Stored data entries

= Beginning of Section =

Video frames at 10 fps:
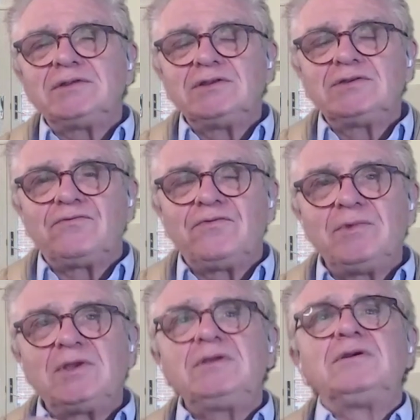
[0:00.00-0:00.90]
is
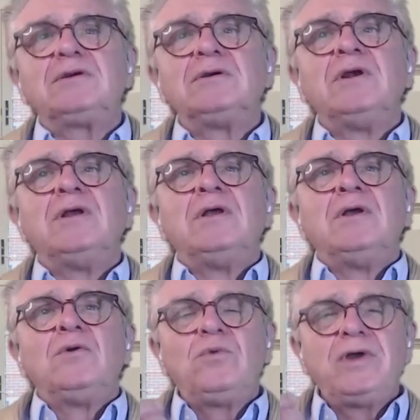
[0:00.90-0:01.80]
familiar
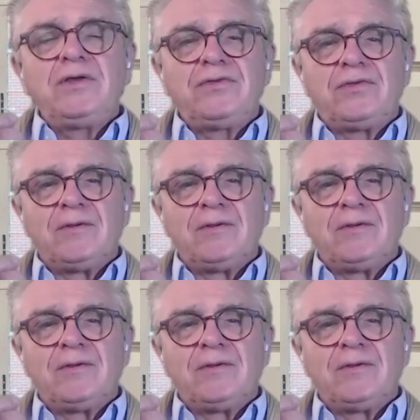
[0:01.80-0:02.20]
with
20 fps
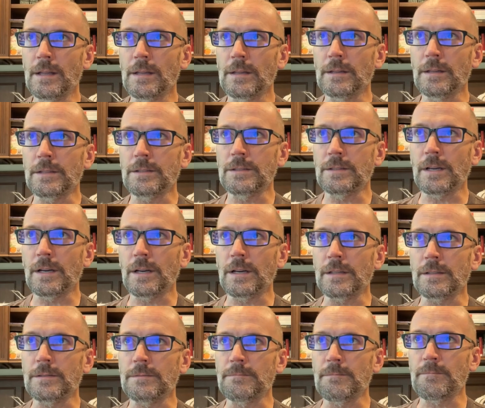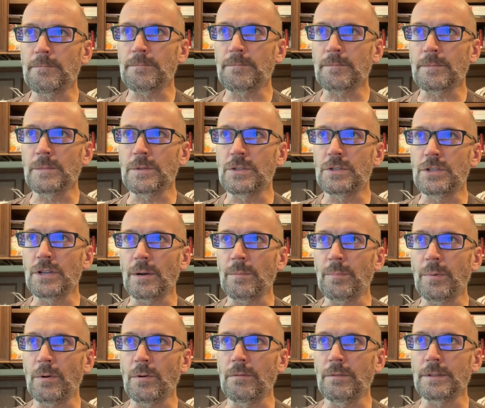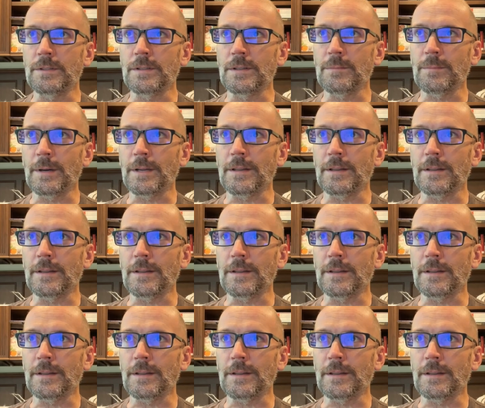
Let's uh, jump over to my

= End of Section =

■ TASK DESCRIPTION ■
Each line of the data must be restated exactly, and the pictures must be left out.

■ WORKED SOLUTION ■
Video frames at 10 fps:
[0:00.00-0:00.90]
is
[0:00.90-0:01.80]
familiar
[0:01.80-0:02.20]
with
20 fps
Let's uh, jump over to my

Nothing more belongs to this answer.